Mr. Morival's motion to dismiss was based on the theory that failure to feed a dog can constitute no more than a misdemeanor. The trial court agreed with his theory and dismissed the information. We review such an order de novo. See Bell v. State, 835 So.2d 392, 394 (Fla. 2d DCA 2003).
Mr. Morival is correct that section 828.12(1) makes it a misdemeanor to unnecessarily deprive a dog of necessary sustenance.1 Section 828.12(2) makes it a felony to “intentionally [commit] an act to any animal which results in the cruel death, or excessive or repeated infliction of unnecessary pain or suffering.” The question is whether all undernourishment cases fall within the misdemeanor or whether the State can properly charge the felony in severe cases of undernourishment.
*2 There does not appear to be any case law directly resolving this issue. In Hynes v. State, 1 So.3d 328 (Fla. 5th DCA 2009), Judge Griffin wrote a special concurrence in a case that affirmed the lower court without a written opinion. She explained:
Despite the trial court's expressed difficulty with the construction of this statute, the statutory scheme is clear. If a person does the acts described in subsection one, he has committed a misdemeanor. If, however, the person intentionally commits an act which results in a cruel death or in excessive or repeated pain or suffering, a felony is committed.
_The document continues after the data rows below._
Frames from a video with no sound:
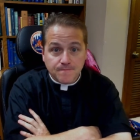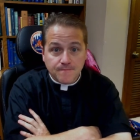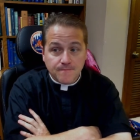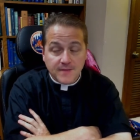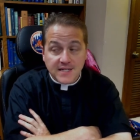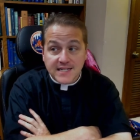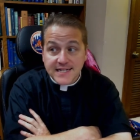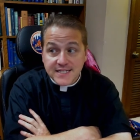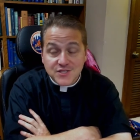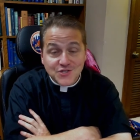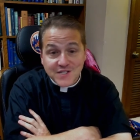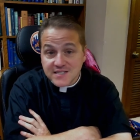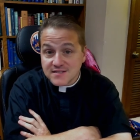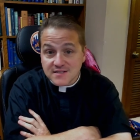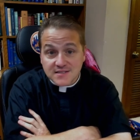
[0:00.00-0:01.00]
that in
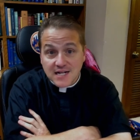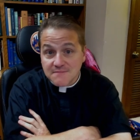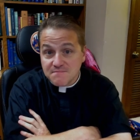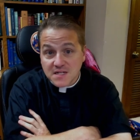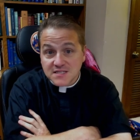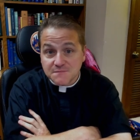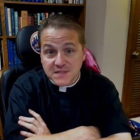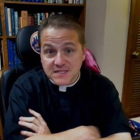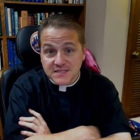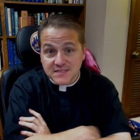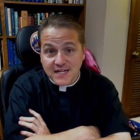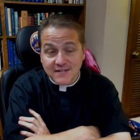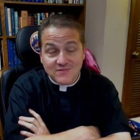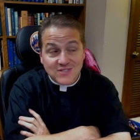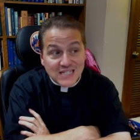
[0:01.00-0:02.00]
Jesus I must be
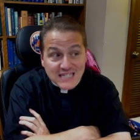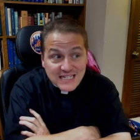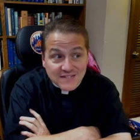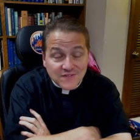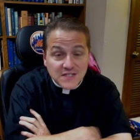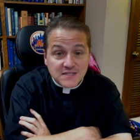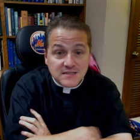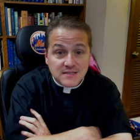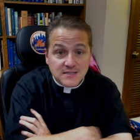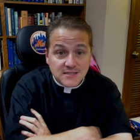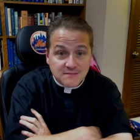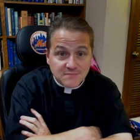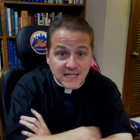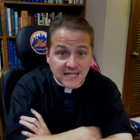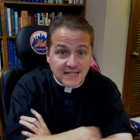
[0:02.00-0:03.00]
saved, even
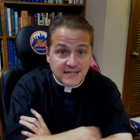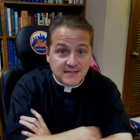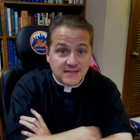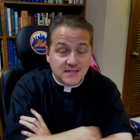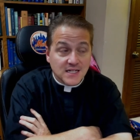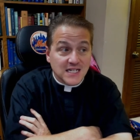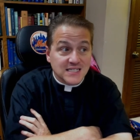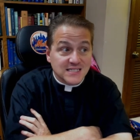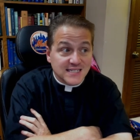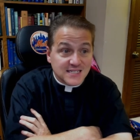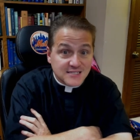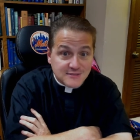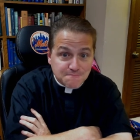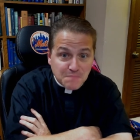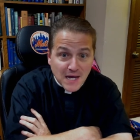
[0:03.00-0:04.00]
me,
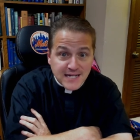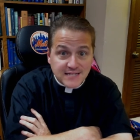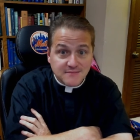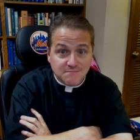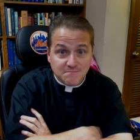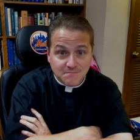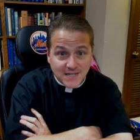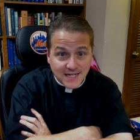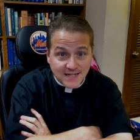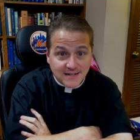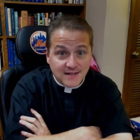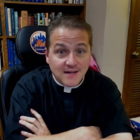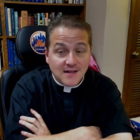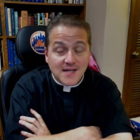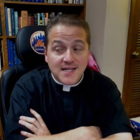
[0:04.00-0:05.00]
despite me,
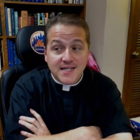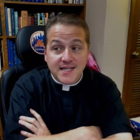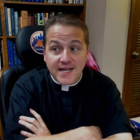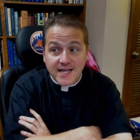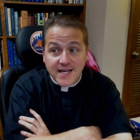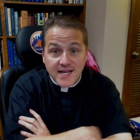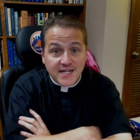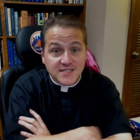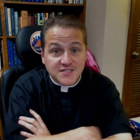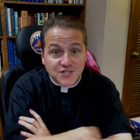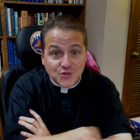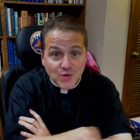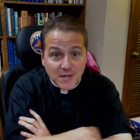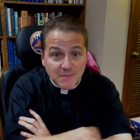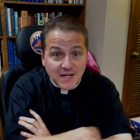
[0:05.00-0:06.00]
kicking and
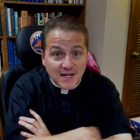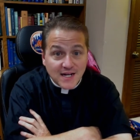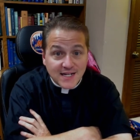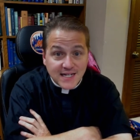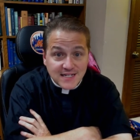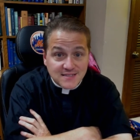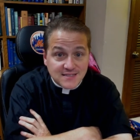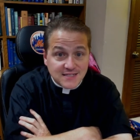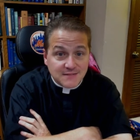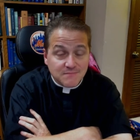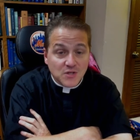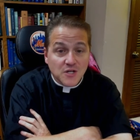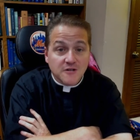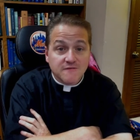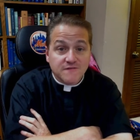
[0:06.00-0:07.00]
screaming against him,
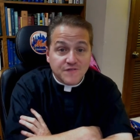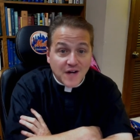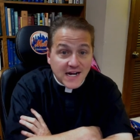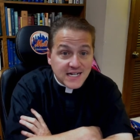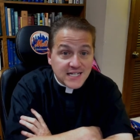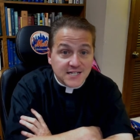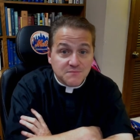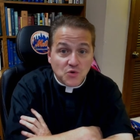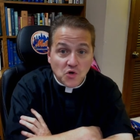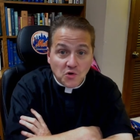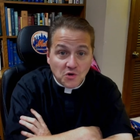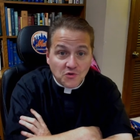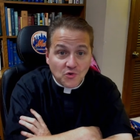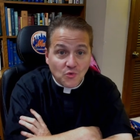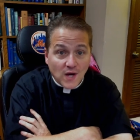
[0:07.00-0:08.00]
fighting him all
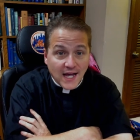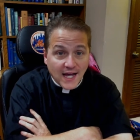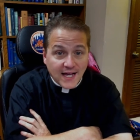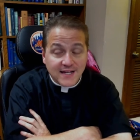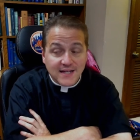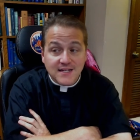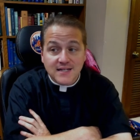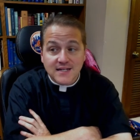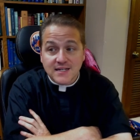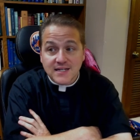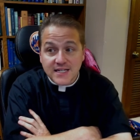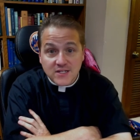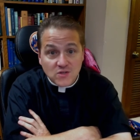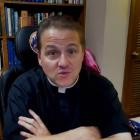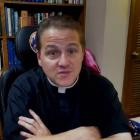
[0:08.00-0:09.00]
the way. He
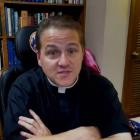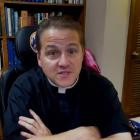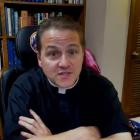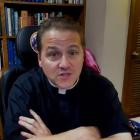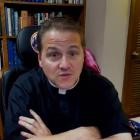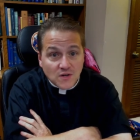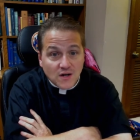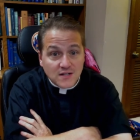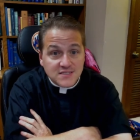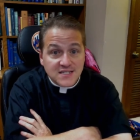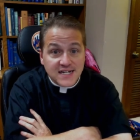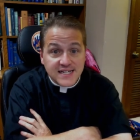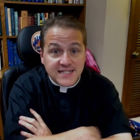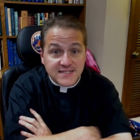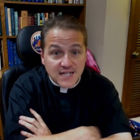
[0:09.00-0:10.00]
goes to the cross and
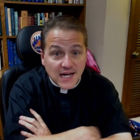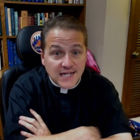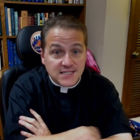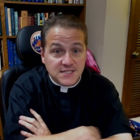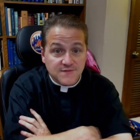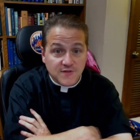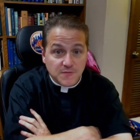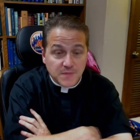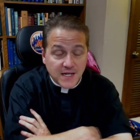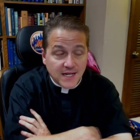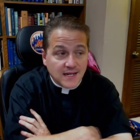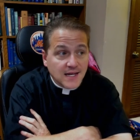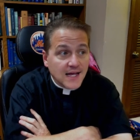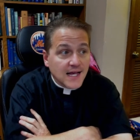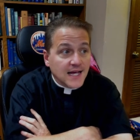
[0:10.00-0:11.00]
he dies for me,
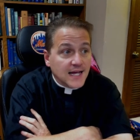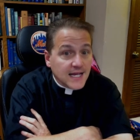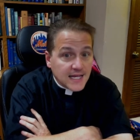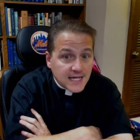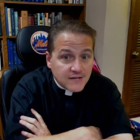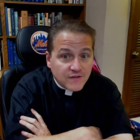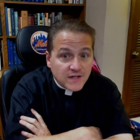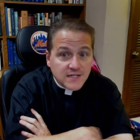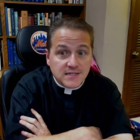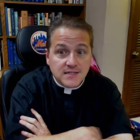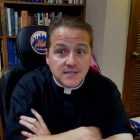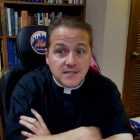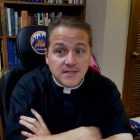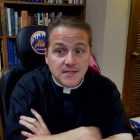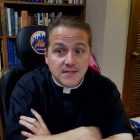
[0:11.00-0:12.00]
even
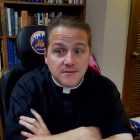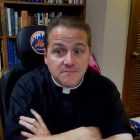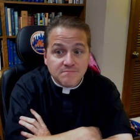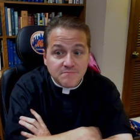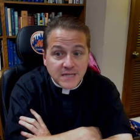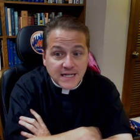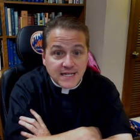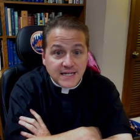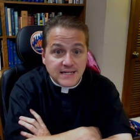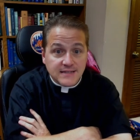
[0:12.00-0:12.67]
me.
In other words, it is a misdemeanor to fail to feed a dog under the described circumstances; it is a felony to starve a dog to death, or deprive it of sustenance to the point where, like Pepsi, it has no muscle mass and is too weak even to stand.
Id. at 330–31.
We are convinced that undernourishment in some factual settings could result in a finding of “cruel death” by a jury. It is admittedly a closer question whether undernourishment could constitute the act of “excessive or repeated infliction of unnecessary pain or suffering” as an offense more severe than “depriv[ing an animal] of necessary sustenance” when the animal survives the abuse. Compare § 828.12(2) with § 828.12(1).
We conclude that the legislature properly distinguished between cases in which an owner fails, for example, to provide food for a dog for a few days while the owner goes on vacation—which is surely no more than depriving the dog of necessary sustenance—and cases in which an owner does not feed a dog or feeds a dog so little that it suffers malnutrition over an extended period such that the animal loses a high percentage of its normal body weight. There may be alternative theories of this case by which the jury could find that the condition of these dogs was not the result of repeated, long-term failure to feed, but the photographs in the record do not permit this issue to be resolved by a motion to dismiss.
Reversed and remanded.
NORTHCUTT and KELLY, JJ., Concur.
1 Section 828.12(1) provides that
[a] person who unnecessarily overloads, overdrives, torments, deprives of necessary sustenance or shelter, or unnecessarily mutilates, or kills any animal, or causes the same to be done, or carries in or upon any vehicle, or otherwise, any animal in a cruel or inhumane manner, is guilty of a misdemeanor of the first degree, punishable as provided in s. 775.082 or by a fine of not more than $5,000, or both.